Prompt: The records below need to be repeated exactly, with every picture left out.
Listed entries Block Start
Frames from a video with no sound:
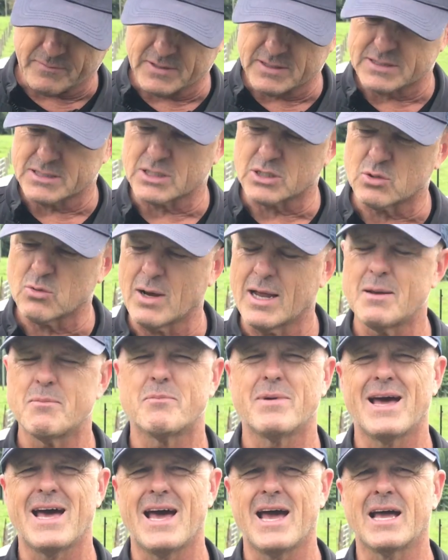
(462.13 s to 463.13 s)
It's a
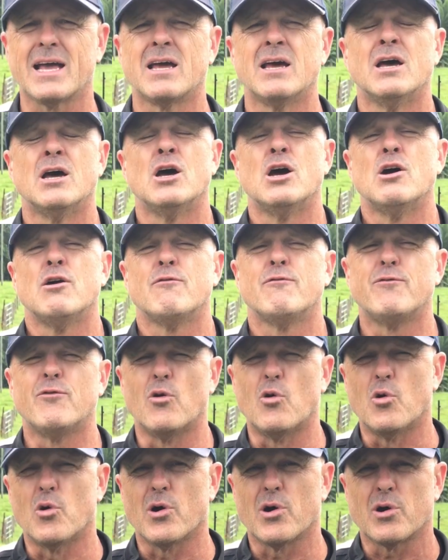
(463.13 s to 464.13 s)
great bag
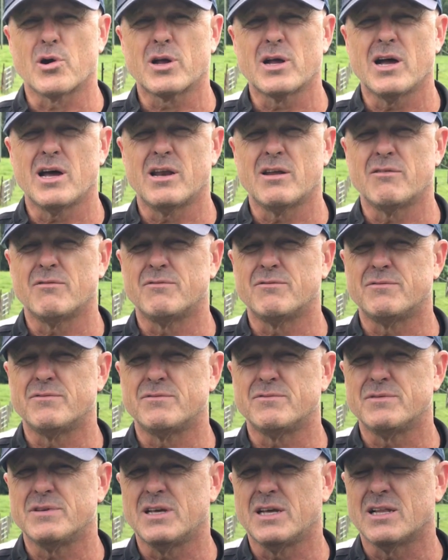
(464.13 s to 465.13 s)
for kind of,
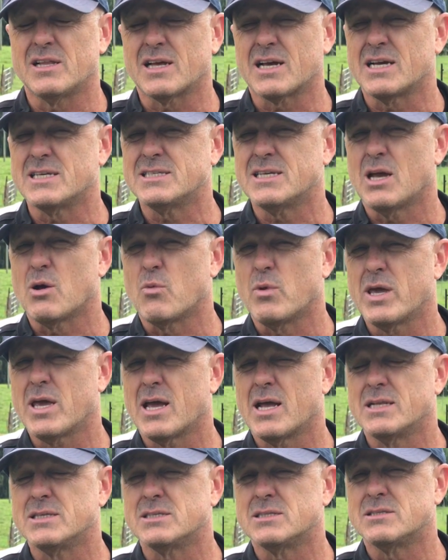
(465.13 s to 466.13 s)
like I say,
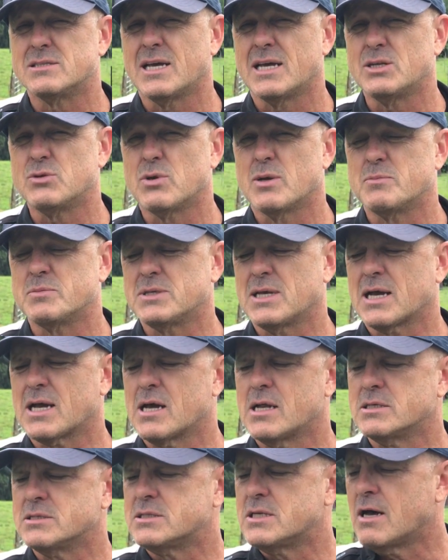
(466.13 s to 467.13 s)
weekends, day trips, that
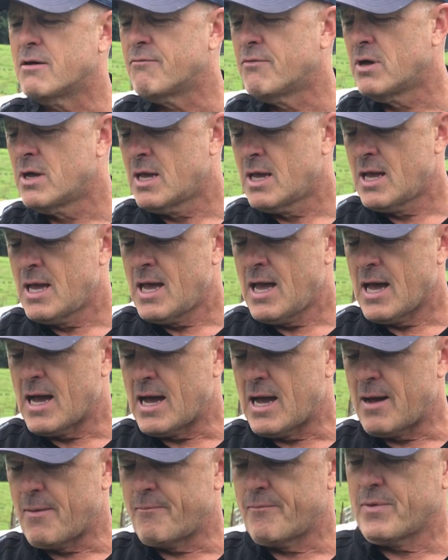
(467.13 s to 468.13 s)
kind of stuff.
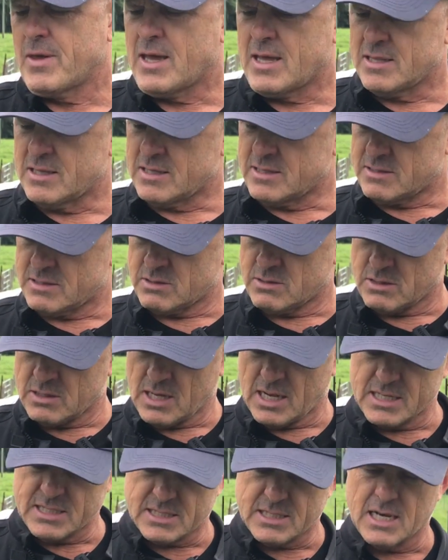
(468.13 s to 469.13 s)
And it's
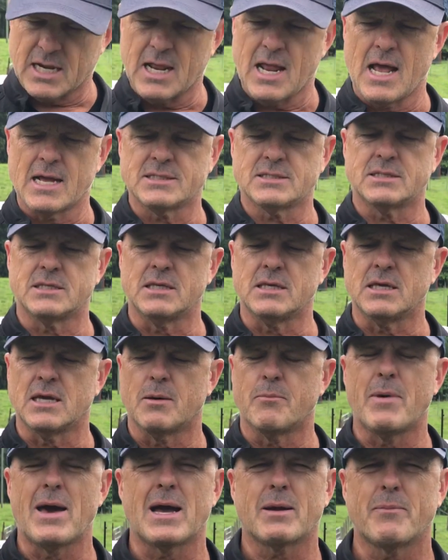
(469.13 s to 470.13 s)
nice that it has the
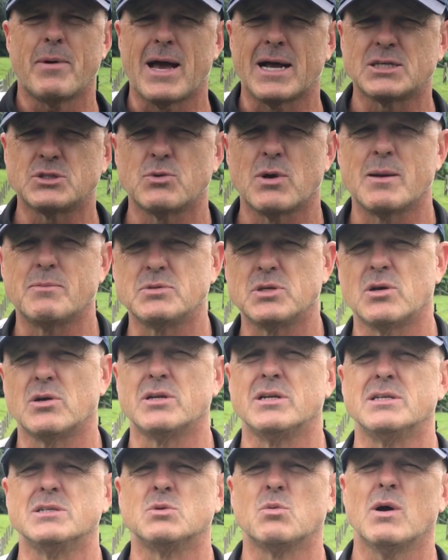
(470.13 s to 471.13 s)
backpack straps on
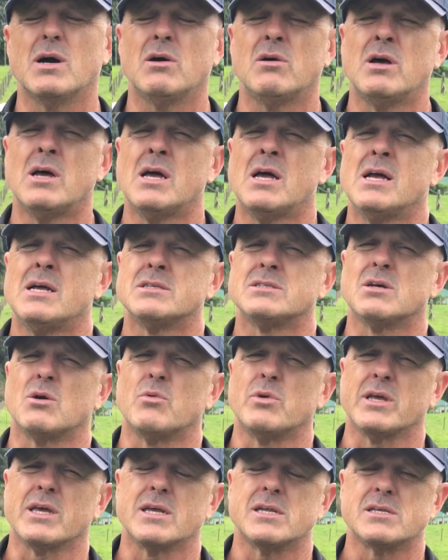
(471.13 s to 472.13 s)
it as well. So
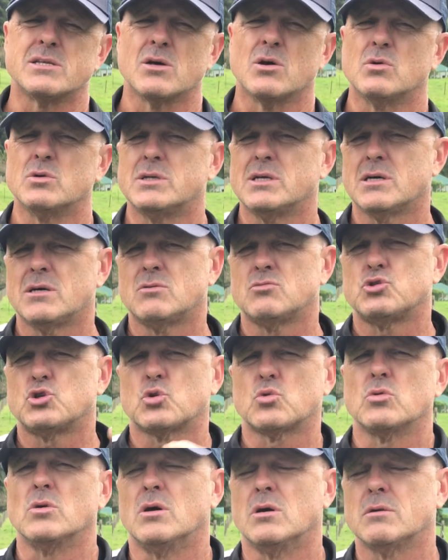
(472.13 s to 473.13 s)
when you get to the hotel,
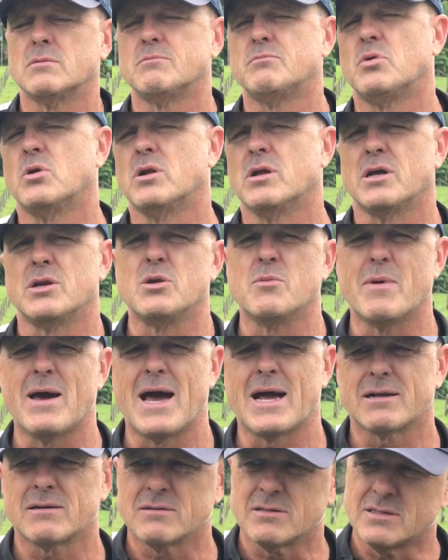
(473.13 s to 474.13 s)
put it on your
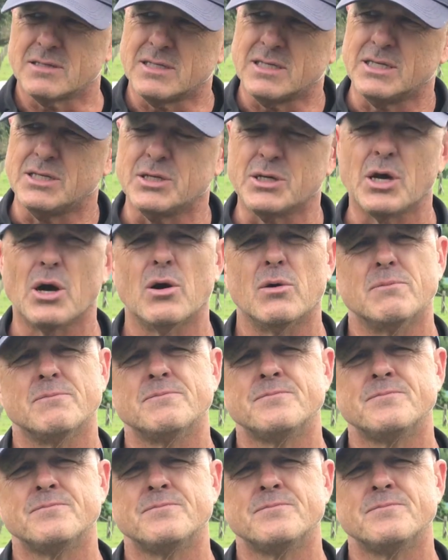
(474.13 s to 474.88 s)
back, in you go.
Listed entries Block End
Reply to the exercise:
Frames from a video with no sound:
(462.13 s to 463.13 s)
It's a
(463.13 s to 464.13 s)
great bag
(464.13 s to 465.13 s)
for kind of,
(465.13 s to 466.13 s)
like I say,
(466.13 s to 467.13 s)
weekends, day trips, that
(467.13 s to 468.13 s)
kind of stuff.
(468.13 s to 469.13 s)
And it's
(469.13 s to 470.13 s)
nice that it has the
(470.13 s to 471.13 s)
backpack straps on
(471.13 s to 472.13 s)
it as well. So
(472.13 s to 473.13 s)
when you get to the hotel,
(473.13 s to 474.13 s)
put it on your
(474.13 s to 474.88 s)
back, in you go.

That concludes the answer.